Selected highlights include:
- State approaches to Charitable Choice differ substantially. Indiana hired for-profit consultants to assist with active recruitment of FBOs. North Carolina used a state-wide nonprofit organization to contract for and manage a series of demonstration projects. Massachusetts, which had revamped its procurement system in 1995, took the position that the reforms incorporated at that time were sufficient to bring the state into compliance with Charitable Choice legislation.
- In all three states, relatively few new faith-based providers have become government contractors. Many religious organizations continue to be wary of partnering with government, or continue to have difficulty entering the system.
- Analysis of secondary data reveals that faith-based job training and placement efforts are somewhat less effective than those of secular organizations. (However, these conclusions say nothing about the comparative efficacy of other types of social service provision.)
- We found that faith-based and secular providers have the same rates of placement into jobs, and that those jobs offer similar hourly wages. However, we also found that clients of the faith-based providers work substantially fewer hours per week and are less likely to be offered health insurance.
- Neither the original Charitable Choice legislation, nor the faith-based initiatives that followed it, defined "faith-based." Accordingly, we had to develop a typology—a scale—that distinguishes among religious organizations and between secular and religious providers. Once we distinguished among organizations, we found:
(A) The organizational networks of providers with a strong faith influence were weakest.. That is, strongly religious organizations were less “connected” to their communities and to other organizations.
(B) Strongly faith-influenced providers increased their community involvements and altered their relations with other organizations as a result of their partnership with government. (While I might consider this a good thing, religious leaders who are concerned that government contracting will change the character of FBOs might be less happy about this result.)
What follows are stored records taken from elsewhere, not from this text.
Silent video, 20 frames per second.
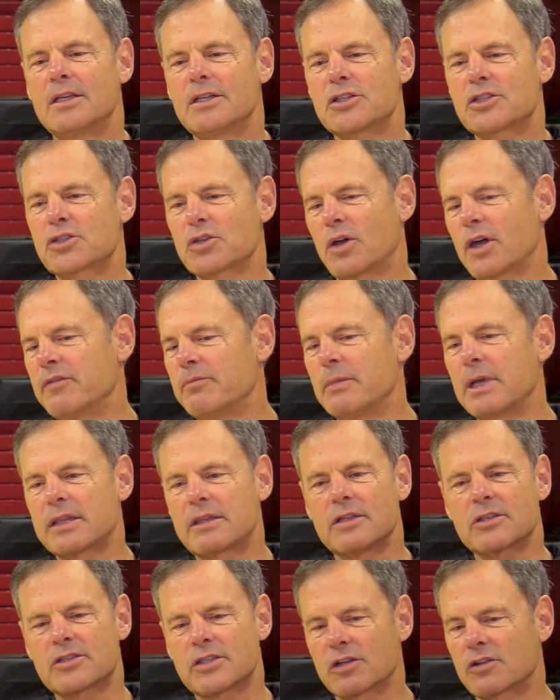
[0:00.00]
So I've met
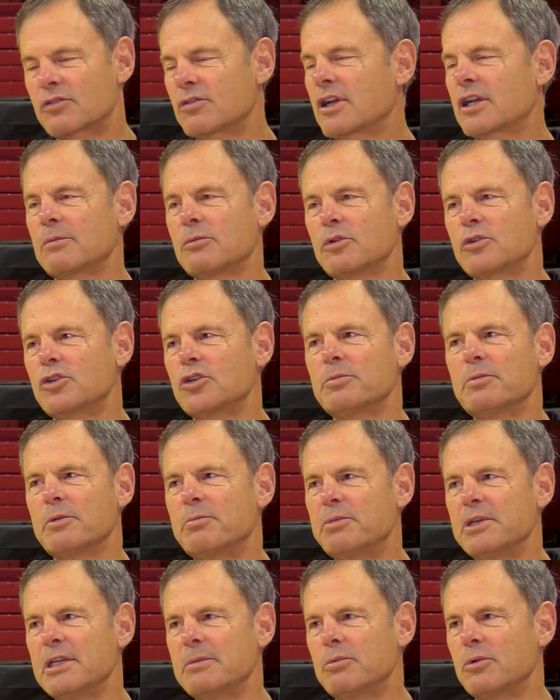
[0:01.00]
this incredible group
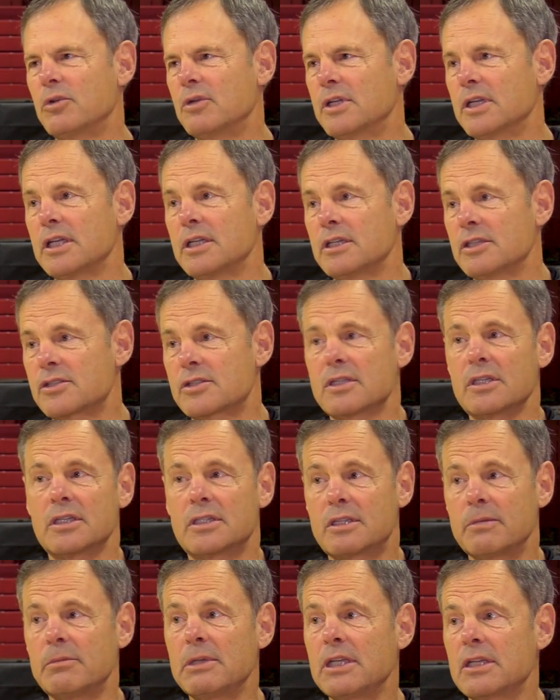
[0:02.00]
of people, and
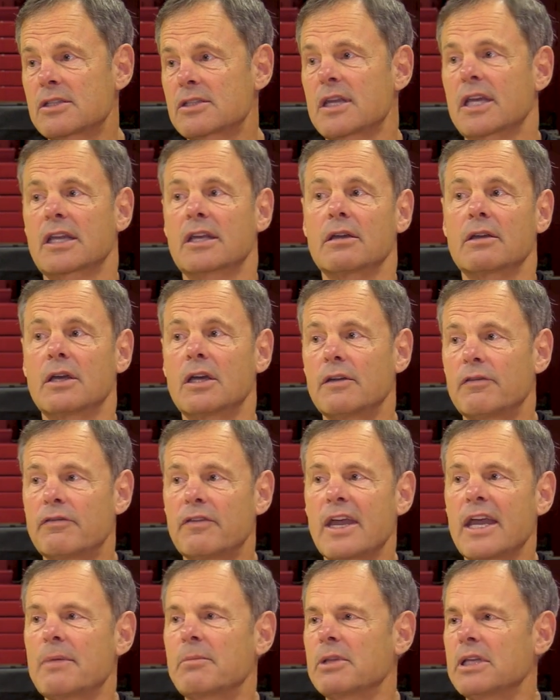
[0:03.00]
to me it's like a
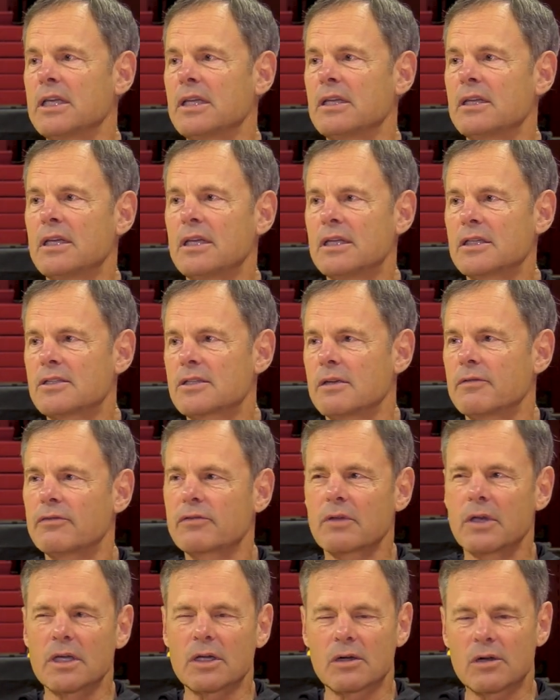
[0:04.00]
family,
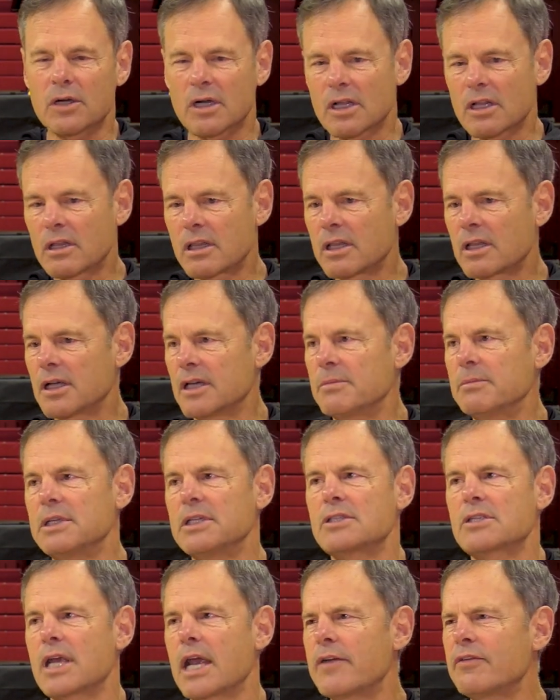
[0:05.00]
or a club.
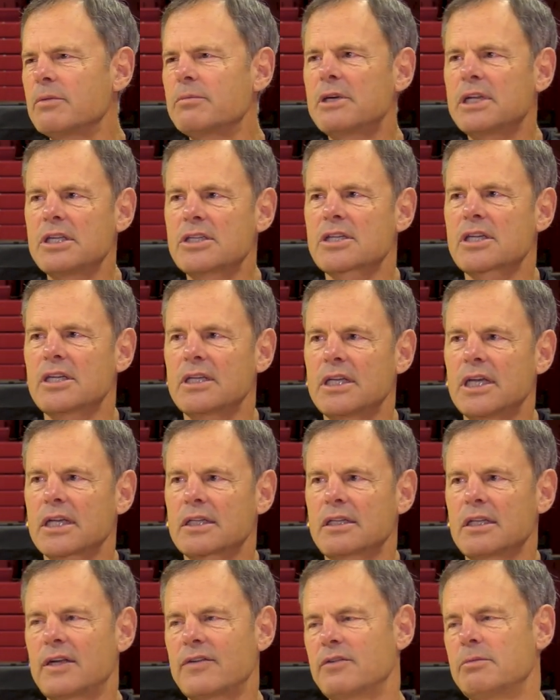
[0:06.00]
It's everybody's
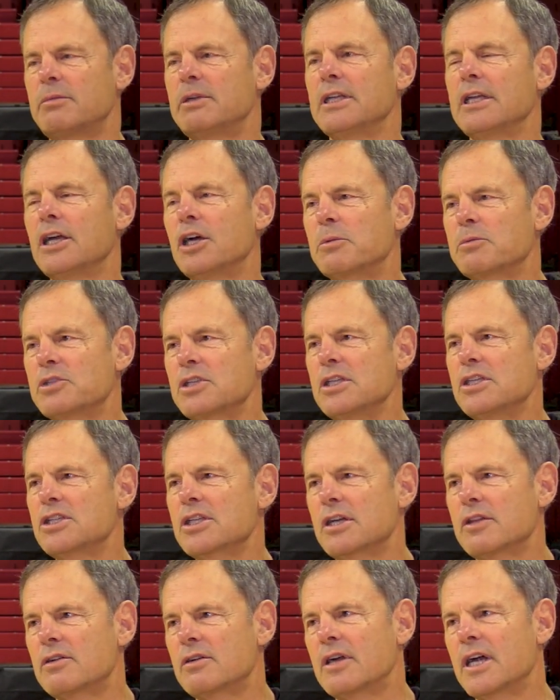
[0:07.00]
connected, everybody helps each
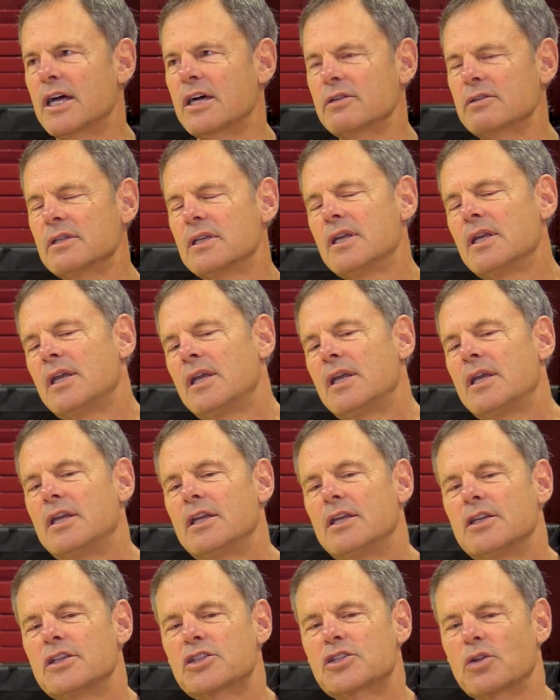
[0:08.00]
other out.
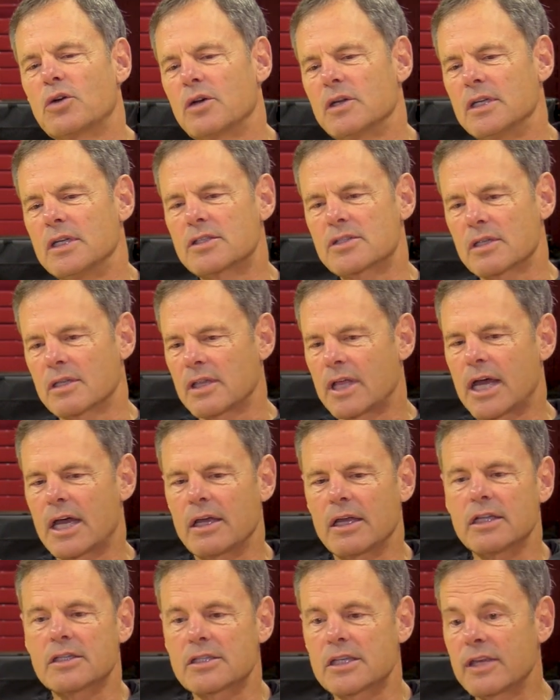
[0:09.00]
So
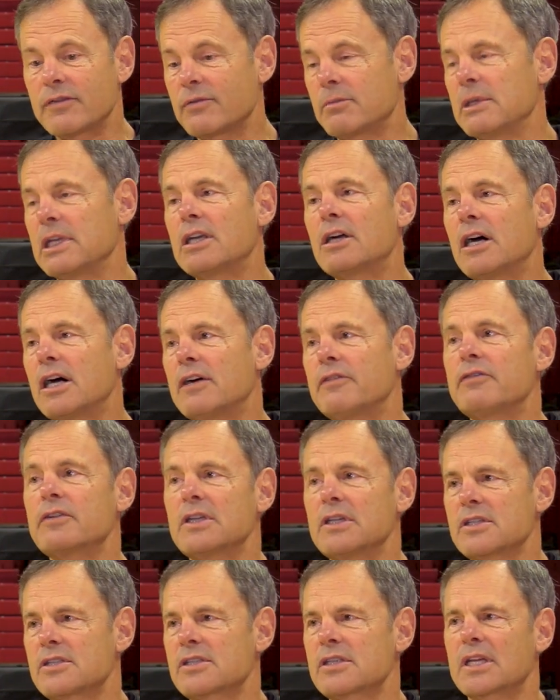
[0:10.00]
it's given me
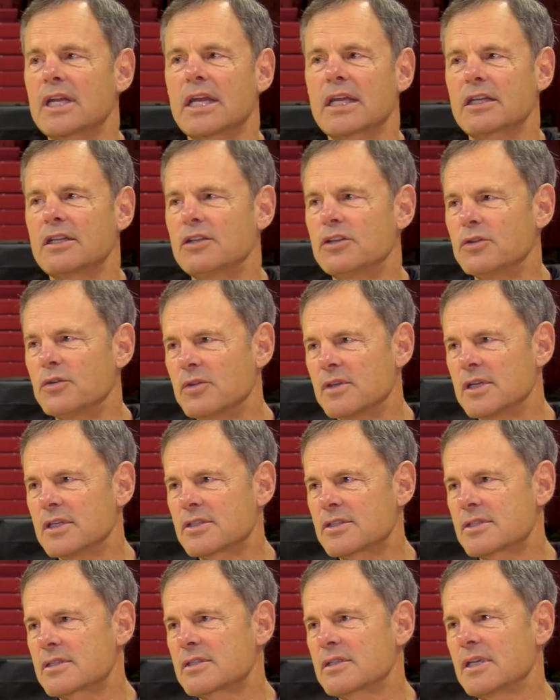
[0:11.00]
confidence that I can do
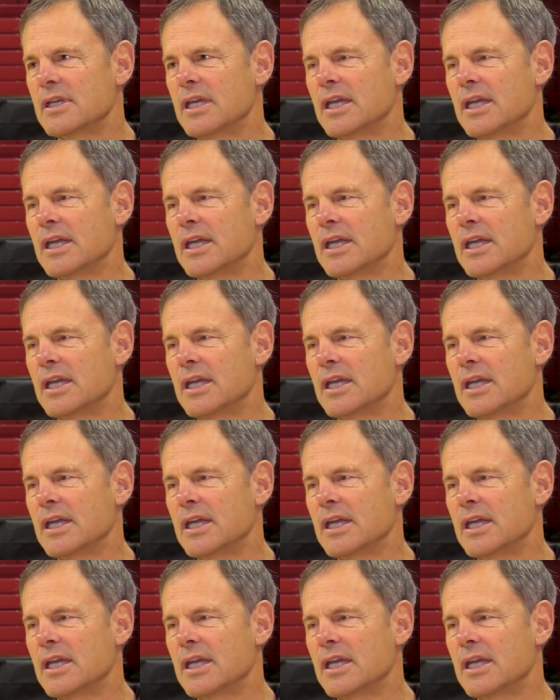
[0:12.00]
this.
(C) Fifty-seven percent of strongly faith- influenced organizations report that contracting with the state affected their mission. Newer contractors tended to be more affected. Sixty-seven percent say that contracting with government has led to other community involvements.
(D) Strongly faith-influenced organizations are somewhat more community-based, serving their own neighborhoods and areas of the city.
(E) Moderately faith-influenced organizations face fewer “management challenges”—that is, deficits in management capacity—than either secular or strongly faith-influenced organizations.
· Congregational leaders lack the constitutional knowledge and competence to assure constitutionally appropriate program implementation, and states lack the resources to monitor for constitutional violations. Congregational leaders averaged a score of sixty-six percent on a simple questionnaire testing constitutional knowledge. Sixty-seven percent of respondents did not know that tax dollars cannot pay for religious activities like prayer and bible study. This is very troubling, since people who do not know the rules are unlikely to obey them.
It would be a mistake to draw broad conclusions about Charitable Choice from one limited research project. Nevertheless, the findings to date raise issues that should be addressed in future efforts at implementation, and point to areas requiring further research.
There is one conclusion we can draw, however, and that is a point I have made over and over, in my Word columns and elsewhere: we make public policy in this country on the basis of ideology rather than evidence. In that sense, Charitable Choice is no different from the Drug War, or “Don’t Ask, Don’t Tell.”